There are typically twelve forwards in any hockey team’s lineup. By the end of the game, the No. 1 Michigan hockey team had just twelve players on the bench.
Despite an injury to starting freshman goaltender Jack Ivankovic midway through the second period and numerous players being ejected, the Wolverines (18-4 overall, 9-3 Big Ten) swept the season series against Notre Dame (4-14-1, 0-9) with a 7-4 win.
If last night’s game was a grinding, slow game out of the gate, tonight was the opposite. Both teams came out flying in the first period. Just two-and-a-half minutes into the game, freshman forward Aidan Park collected a pass from junior forward Garrett Schifsky that deflected off Notre Dame goaltender Nicholas Kempf and tapped it into the net. The Fighting Irish responded, though, with forward Jayden Davis burying a pass top-corner on freshman goaltender Jack Ivankovic five minutes later. As the period wound down, Notre Dame was pushing hard to take the lead and Michigan was struggling to keep up.
The Wolverines fought back. With less than four minutes to go, Park drove the net and sent a backhand across the crease. The puck banked off the inside of Kempf’s knee into the back of the net for the 2-1 lead. Emerging from the first intermission, sophomore forward Michael Hage extended the lead to two with a one-timer from the left dot on the power play. Michigan had all the momentum.
The game changed in an instant.
Shortly after Hage’s goal, Notre Dame forward Danny Nelson slid into Ivankovic right after Ivankovic made a save. Ivankovic immediately went down holding his left knee and had to be helped off the ice by teammates, putting no weight on that leg. Senior forward Josh Eernisse earned a major and a game misconduct for cross-checking Nelson in retaliation, meaning Michigan had only 11 forwards for the rest of the game. The Wolverines successfully killed the major penalty, with freshman goaltender Stephen Peck coming up with crucial saves, but former Wolverines forward Evan Werner poked one home in a massive net-front scramble just after the penalty expired to cut the lead to just one.
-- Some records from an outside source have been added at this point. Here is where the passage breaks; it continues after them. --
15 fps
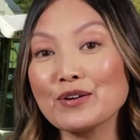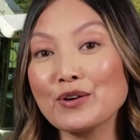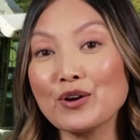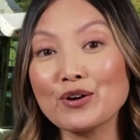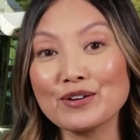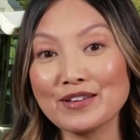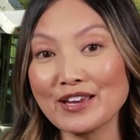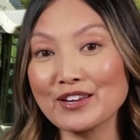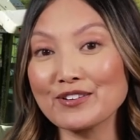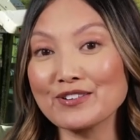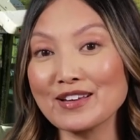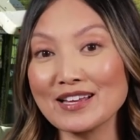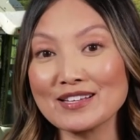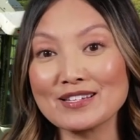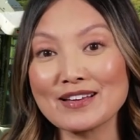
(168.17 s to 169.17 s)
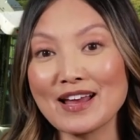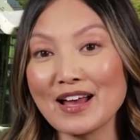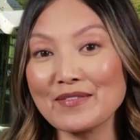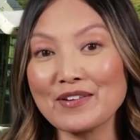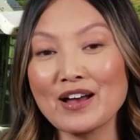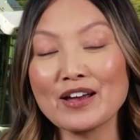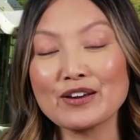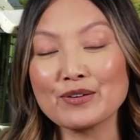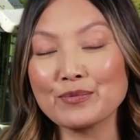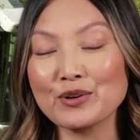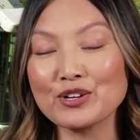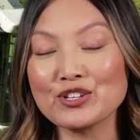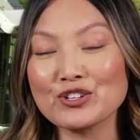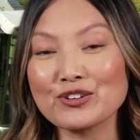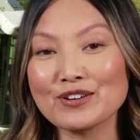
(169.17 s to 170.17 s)
or later tends to have higher
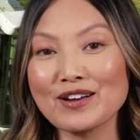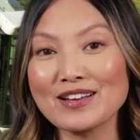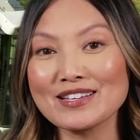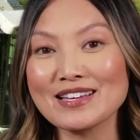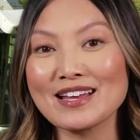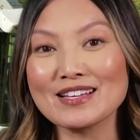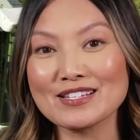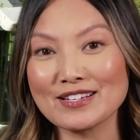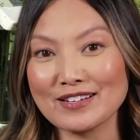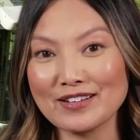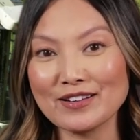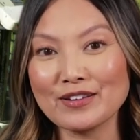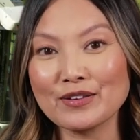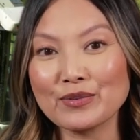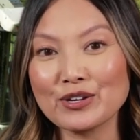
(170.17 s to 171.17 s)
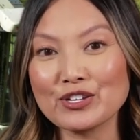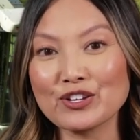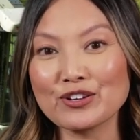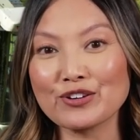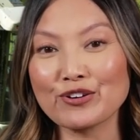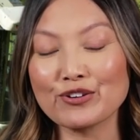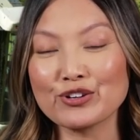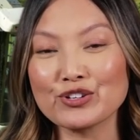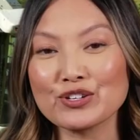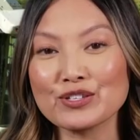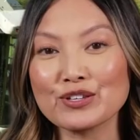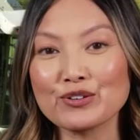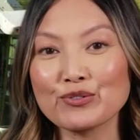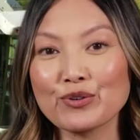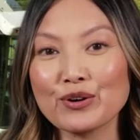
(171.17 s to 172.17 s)
moisture content, which encourages
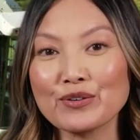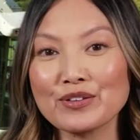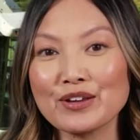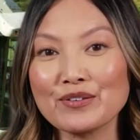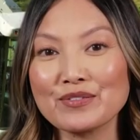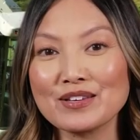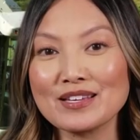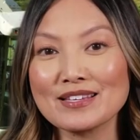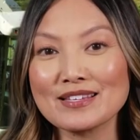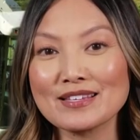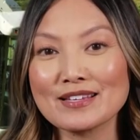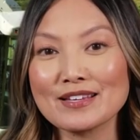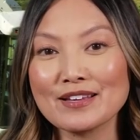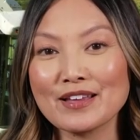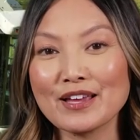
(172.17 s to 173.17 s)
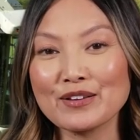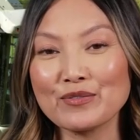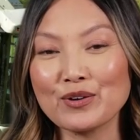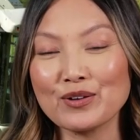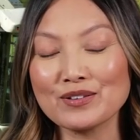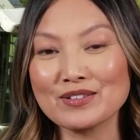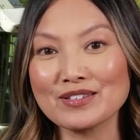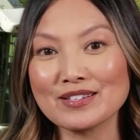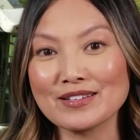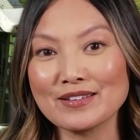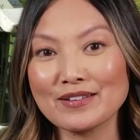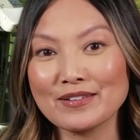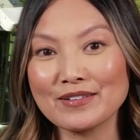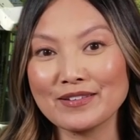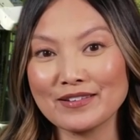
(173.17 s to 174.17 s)
the growth of yeasts and molds.
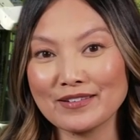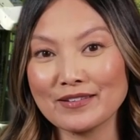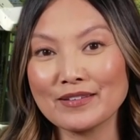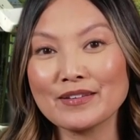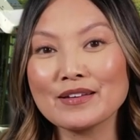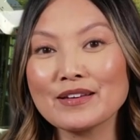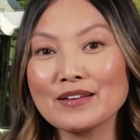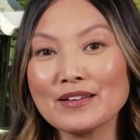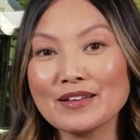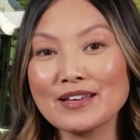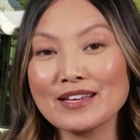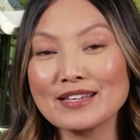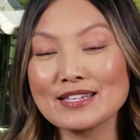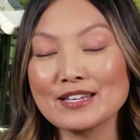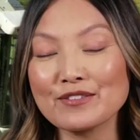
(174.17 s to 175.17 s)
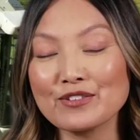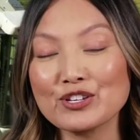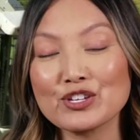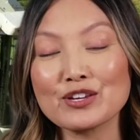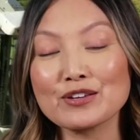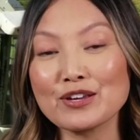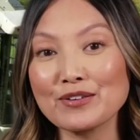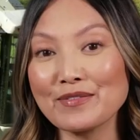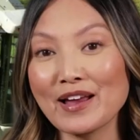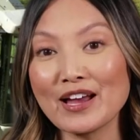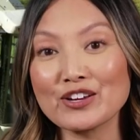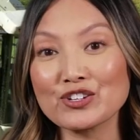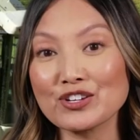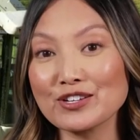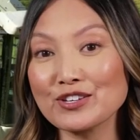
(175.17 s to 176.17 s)
Insufficient
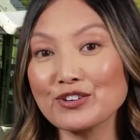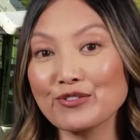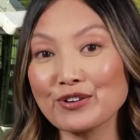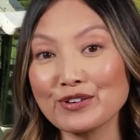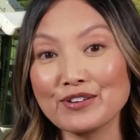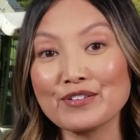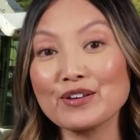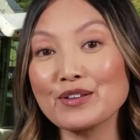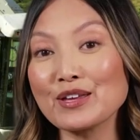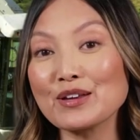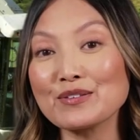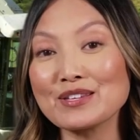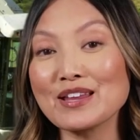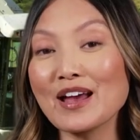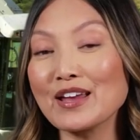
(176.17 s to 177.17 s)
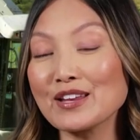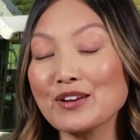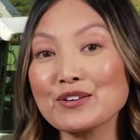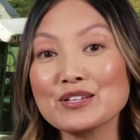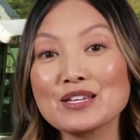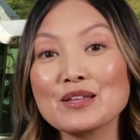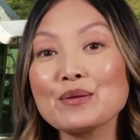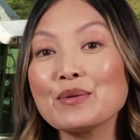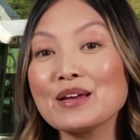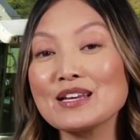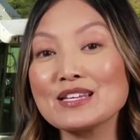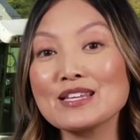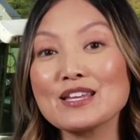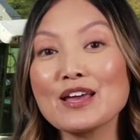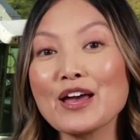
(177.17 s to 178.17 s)
compaction during the filling of silos
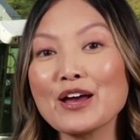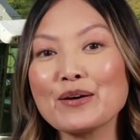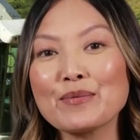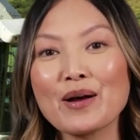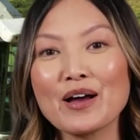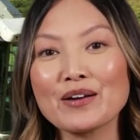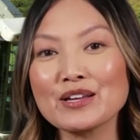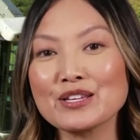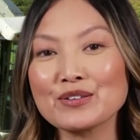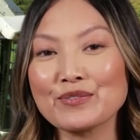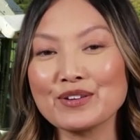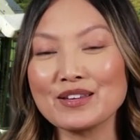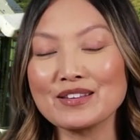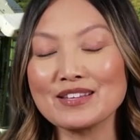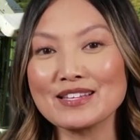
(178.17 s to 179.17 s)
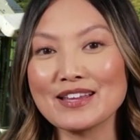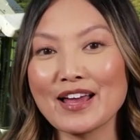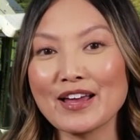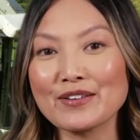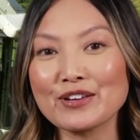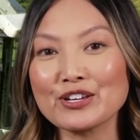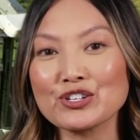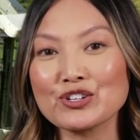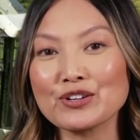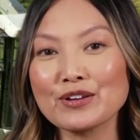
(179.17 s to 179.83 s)
leads to air pockets within the silage,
A lesser team might have wilted, but Michigan refused to lose. It was Schifsky, who had not scored a goal in eight games, who restored the Wolverines’ two-goal lead, hammering a one-timer past Kempf. Junior forward Nick Moldenhauer pulled the lead to three, roofing the puck amid a netfront scramble created by a senior defenseman Tyler Duke slapshot.
Notre Dame wouldn’t quit, either. Fighting Irish defenseman Caeden Carlisle took advantage of a defensive lapse by Michigan and rocketed the puck past Peck with three minutes to go in the second. Seven minutes into the third, with the Wolverines struggling to maintain their defensive structure, Notre Dame defenseman Axel Kumlin slapped the puck past Peck to make it 5-4.
Schifsky responded again. On an odd-man rush, sophomore forward Michael Hage fed Schifsky, who was streaking down the middle. Schifsky one-timed the puck into the back of the net to again give Michigan the two-goal lead. Junior forward Jayden Perron slid the puck through Kempf’s five-hole on a breakaway to make it 7-4 for the Wolverines.
As the third period came to a close, Michigan’s bench got even shorter. Multiple fouls from Notre Dame and subsequent reactions from the Wolverines led to them having just 11 skaters on the bench as the game ended. But they pulled through, clinching the victory in the messiest game of the season.